Available data: Begin

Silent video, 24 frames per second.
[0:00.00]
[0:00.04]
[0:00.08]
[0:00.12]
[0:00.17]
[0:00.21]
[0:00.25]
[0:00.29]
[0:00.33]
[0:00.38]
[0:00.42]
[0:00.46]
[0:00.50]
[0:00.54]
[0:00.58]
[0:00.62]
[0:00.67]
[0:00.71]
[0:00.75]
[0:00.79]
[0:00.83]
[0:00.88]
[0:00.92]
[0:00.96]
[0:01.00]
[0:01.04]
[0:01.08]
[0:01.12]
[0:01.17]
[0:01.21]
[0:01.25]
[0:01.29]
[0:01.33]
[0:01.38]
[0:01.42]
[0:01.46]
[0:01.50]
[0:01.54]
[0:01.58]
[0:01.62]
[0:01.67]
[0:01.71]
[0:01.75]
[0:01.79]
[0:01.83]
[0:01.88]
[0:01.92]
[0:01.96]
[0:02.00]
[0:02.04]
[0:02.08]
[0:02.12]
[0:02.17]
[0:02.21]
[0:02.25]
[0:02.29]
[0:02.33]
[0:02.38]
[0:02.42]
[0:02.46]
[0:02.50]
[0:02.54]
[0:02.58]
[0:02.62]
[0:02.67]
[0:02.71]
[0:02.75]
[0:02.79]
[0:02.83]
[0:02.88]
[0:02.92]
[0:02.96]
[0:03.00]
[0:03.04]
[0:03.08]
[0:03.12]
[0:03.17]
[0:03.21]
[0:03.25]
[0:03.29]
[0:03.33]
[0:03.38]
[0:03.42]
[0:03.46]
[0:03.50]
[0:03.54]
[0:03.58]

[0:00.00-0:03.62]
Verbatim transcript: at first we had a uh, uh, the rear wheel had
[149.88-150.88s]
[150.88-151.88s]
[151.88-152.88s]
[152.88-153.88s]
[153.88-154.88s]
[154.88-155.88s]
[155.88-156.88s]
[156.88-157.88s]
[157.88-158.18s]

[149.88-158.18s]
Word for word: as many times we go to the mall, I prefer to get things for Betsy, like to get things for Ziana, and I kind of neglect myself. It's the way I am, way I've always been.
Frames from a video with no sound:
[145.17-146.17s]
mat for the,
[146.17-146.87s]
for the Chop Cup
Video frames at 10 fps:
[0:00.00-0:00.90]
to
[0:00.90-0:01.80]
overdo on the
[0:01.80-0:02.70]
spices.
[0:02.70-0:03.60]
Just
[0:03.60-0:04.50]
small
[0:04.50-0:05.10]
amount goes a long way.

Available data: End

• _Task_: Whatever appears in the material must be set down again, word for word.

• _Task output_:
Silent video, 24 frames per second.
[0:00.00]
[0:00.04]
[0:00.08]
[0:00.12]
[0:00.17]
[0:00.21]
[0:00.25]
[0:00.29]
[0:00.33]
[0:00.38]
[0:00.42]
[0:00.46]
[0:00.50]
[0:00.54]
[0:00.58]
[0:00.62]
[0:00.67]
[0:00.71]
[0:00.75]
[0:00.79]
[0:00.83]
[0:00.88]
[0:00.92]
[0:00.96]
[0:01.00]
[0:01.04]
[0:01.08]
[0:01.12]
[0:01.17]
[0:01.21]
[0:01.25]
[0:01.29]
[0:01.33]
[0:01.38]
[0:01.42]
[0:01.46]
[0:01.50]
[0:01.54]
[0:01.58]
[0:01.62]
[0:01.67]
[0:01.71]
[0:01.75]
[0:01.79]
[0:01.83]
[0:01.88]
[0:01.92]
[0:01.96]
[0:02.00]
[0:02.04]
[0:02.08]
[0:02.12]
[0:02.17]
[0:02.21]
[0:02.25]
[0:02.29]
[0:02.33]
[0:02.38]
[0:02.42]
[0:02.46]
[0:02.50]
[0:02.54]
[0:02.58]
[0:02.62]
[0:02.67]
[0:02.71]
[0:02.75]
[0:02.79]
[0:02.83]
[0:02.88]
[0:02.92]
[0:02.96]
[0:03.00]
[0:03.04]
[0:03.08]
[0:03.12]
[0:03.17]
[0:03.21]
[0:03.25]
[0:03.29]
[0:03.33]
[0:03.38]
[0:03.42]
[0:03.46]
[0:03.50]
[0:03.54]
[0:03.58]

[0:00.00-0:03.62]
Verbatim transcript: at first we had a uh, uh, the rear wheel had
[149.88-150.88s]
[150.88-151.88s]
[151.88-152.88s]
[152.88-153.88s]
[153.88-154.88s]
[154.88-155.88s]
[155.88-156.88s]
[156.88-157.88s]
[157.88-158.18s]

[149.88-158.18s]
Word for word: as many times we go to the mall, I prefer to get things for Betsy, like to get things for Ziana, and I kind of neglect myself. It's the way I am, way I've always been.
Frames from a video with no sound:
[145.17-146.17s]
mat for the,
[146.17-146.87s]
for the Chop Cup
Video frames at 10 fps:
[0:00.00-0:00.90]
to
[0:00.90-0:01.80]
overdo on the
[0:01.80-0:02.70]
spices.
[0:02.70-0:03.60]
Just
[0:03.60-0:04.50]
small
[0:04.50-0:05.10]
amount goes a long way.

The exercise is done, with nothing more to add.